In luogo del metodo intergovernativo di cui Sarkozy è stato sponsor, Hollande si è da subito schierato dalla parte degli eurobonds e della mutualizzazione del debito nell’area euro, segnando un primo punto a favore di una vera unione fiscale cui, in fondo, il duo Merkozy non aveva mai voluto dare troppo seguito. Il neo Presidente fa l’occhiolino anche alla Tobin Tax sulle transazioni finanziarie, gradita tra gli altri a Mario Monti ma forse troppo amara per una Gran Bretagna alle prese con un euroscetticismo in ascesa. Interessante anche la proposta che mira a sbloccare la consistente fetta di fondi strutturali ancora inutilizzati per mobilitarli in progetti infrastrutturali, sostenuti anche dalla BEI, sulla scia dei project bonds proposti dal Presidente della Commissione Barroso e dallo stesso Premier Monti pochi giorni orsono. Come auspicato anche dall’economista Jean Paul Fitoussi, Francois Hollande sarà veramente la last chance dell’Europa se riuscirà a guadagnare credibilità nell’opinione pubblica e nei suoi colleghi stranieri, coagulando su di sé il fronte che esige un’Europa più responsabile nei confronti dei suoi cittadini, capace di dotarsi di un nuovo modello di crescita e di Stato sociale.

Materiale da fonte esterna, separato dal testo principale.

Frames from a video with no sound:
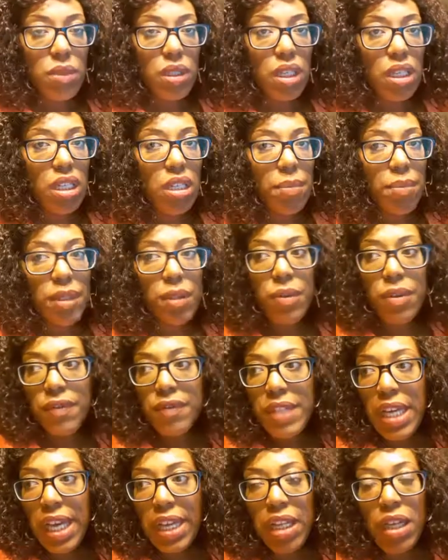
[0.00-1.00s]
it could be
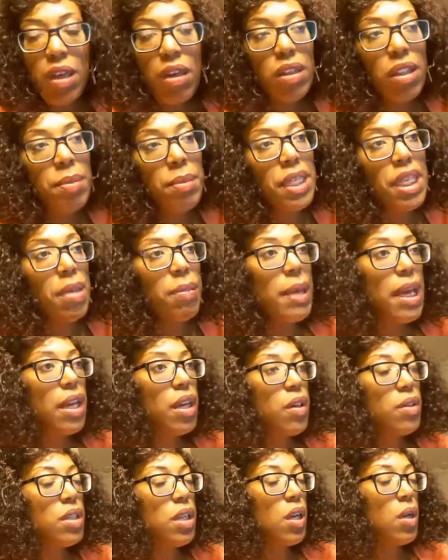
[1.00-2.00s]
with dating. Oh, let me get
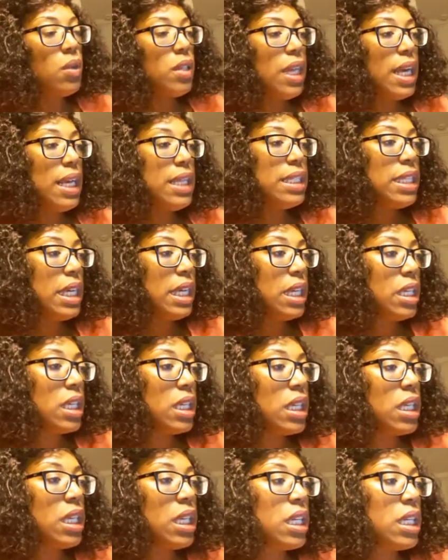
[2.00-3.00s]
back on the online dating
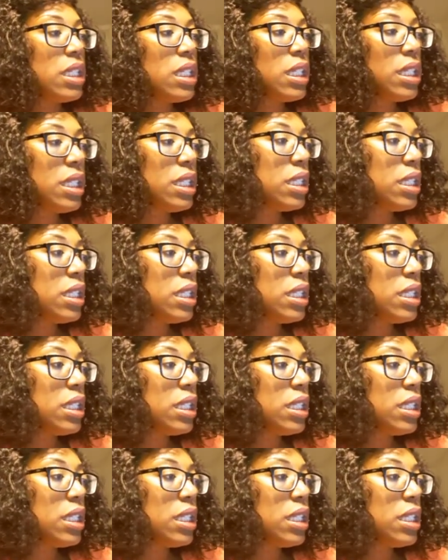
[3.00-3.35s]
again.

I primi giorni di mandato saranno cruciali per designare il destino della presidenza Hollande: dalla Germania il Ministro degli Esteri Westervelle ha fatto sapere che i due Paesi lavoreranno fianco a fianco per un percorso di crescita, mentre i risultati della tornata elettorale in Grecia ricordano a tutti quanto l’immobilità istituzionale europea e l’asfissiante austerità forniscano terreno fertile all’estremizzazione della politica e del sentimento antieuropeo. Minaccia che la Francia ha vissuto di fronte all’exploit del Front National, con Marine Le Pen pronta a rilanciare il voto “Bleu Marine” per le legislative di giugno e ad approfittare dello sfaldamento dell’UMP, ormai orfana di Sarkozy, attorno a quelle istanze protezionistiche che, non senza qualche imbarazzo, il Presidente uscente aveva cercato di incarnare nei mesi conclusivi della sua campagna elettorale.

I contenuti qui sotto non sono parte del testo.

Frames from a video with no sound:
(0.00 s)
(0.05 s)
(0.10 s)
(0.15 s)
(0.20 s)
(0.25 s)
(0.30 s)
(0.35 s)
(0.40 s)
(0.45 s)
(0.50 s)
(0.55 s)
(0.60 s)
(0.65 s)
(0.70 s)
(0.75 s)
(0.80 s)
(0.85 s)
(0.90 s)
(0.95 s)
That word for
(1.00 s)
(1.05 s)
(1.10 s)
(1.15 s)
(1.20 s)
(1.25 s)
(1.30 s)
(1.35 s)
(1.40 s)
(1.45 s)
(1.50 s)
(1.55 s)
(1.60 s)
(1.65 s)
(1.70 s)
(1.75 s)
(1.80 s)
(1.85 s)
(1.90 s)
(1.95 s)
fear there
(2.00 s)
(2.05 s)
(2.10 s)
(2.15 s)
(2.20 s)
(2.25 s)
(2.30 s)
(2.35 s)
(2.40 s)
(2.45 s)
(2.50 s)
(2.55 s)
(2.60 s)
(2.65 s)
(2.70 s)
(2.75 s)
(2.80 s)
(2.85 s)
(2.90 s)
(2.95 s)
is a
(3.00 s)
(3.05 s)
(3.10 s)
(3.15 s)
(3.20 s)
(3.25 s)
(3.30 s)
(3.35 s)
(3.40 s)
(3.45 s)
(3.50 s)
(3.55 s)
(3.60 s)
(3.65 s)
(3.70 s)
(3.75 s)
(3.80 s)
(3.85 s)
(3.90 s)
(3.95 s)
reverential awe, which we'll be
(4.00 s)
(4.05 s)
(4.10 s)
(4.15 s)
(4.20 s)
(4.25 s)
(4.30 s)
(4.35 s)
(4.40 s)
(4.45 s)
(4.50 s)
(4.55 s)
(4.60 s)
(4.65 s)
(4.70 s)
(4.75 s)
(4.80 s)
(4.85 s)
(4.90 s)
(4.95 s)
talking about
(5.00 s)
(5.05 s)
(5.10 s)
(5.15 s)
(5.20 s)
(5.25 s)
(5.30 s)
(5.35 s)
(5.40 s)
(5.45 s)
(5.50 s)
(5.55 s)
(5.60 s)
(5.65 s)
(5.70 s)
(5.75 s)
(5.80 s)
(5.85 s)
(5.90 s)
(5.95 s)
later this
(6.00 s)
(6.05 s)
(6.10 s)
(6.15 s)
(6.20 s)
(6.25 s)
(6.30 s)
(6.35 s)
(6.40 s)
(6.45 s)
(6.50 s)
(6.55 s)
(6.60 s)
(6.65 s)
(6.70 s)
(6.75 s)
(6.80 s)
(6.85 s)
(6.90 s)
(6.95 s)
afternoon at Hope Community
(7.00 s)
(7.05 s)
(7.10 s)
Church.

La sfida che il settimo Presidente della Quinta Repubblica si appresta ad intraprendere ricorda allora, almeno sul piano formale, gli sforzi che Lionel Jospin spese nel 1997 per convincere la Germania ad integrare la dimensione della crescita nel Patto di Stabilità poi annesso al Trattato di Amsterdam. I contesti internazionali attuali e la debolezza di un’Europa politica che a vent’anni da Maastricht ancora si fa desiderare, ne ampliano invece la portata: se Hollande saprà ridare convinzione all’azione francese in Europa, sposando lo spirito visionario dei suoi maestri Mitterrand e Delors, il motore tedesco del processo d’integrazione avrà ritrovato il suo più valido alleato.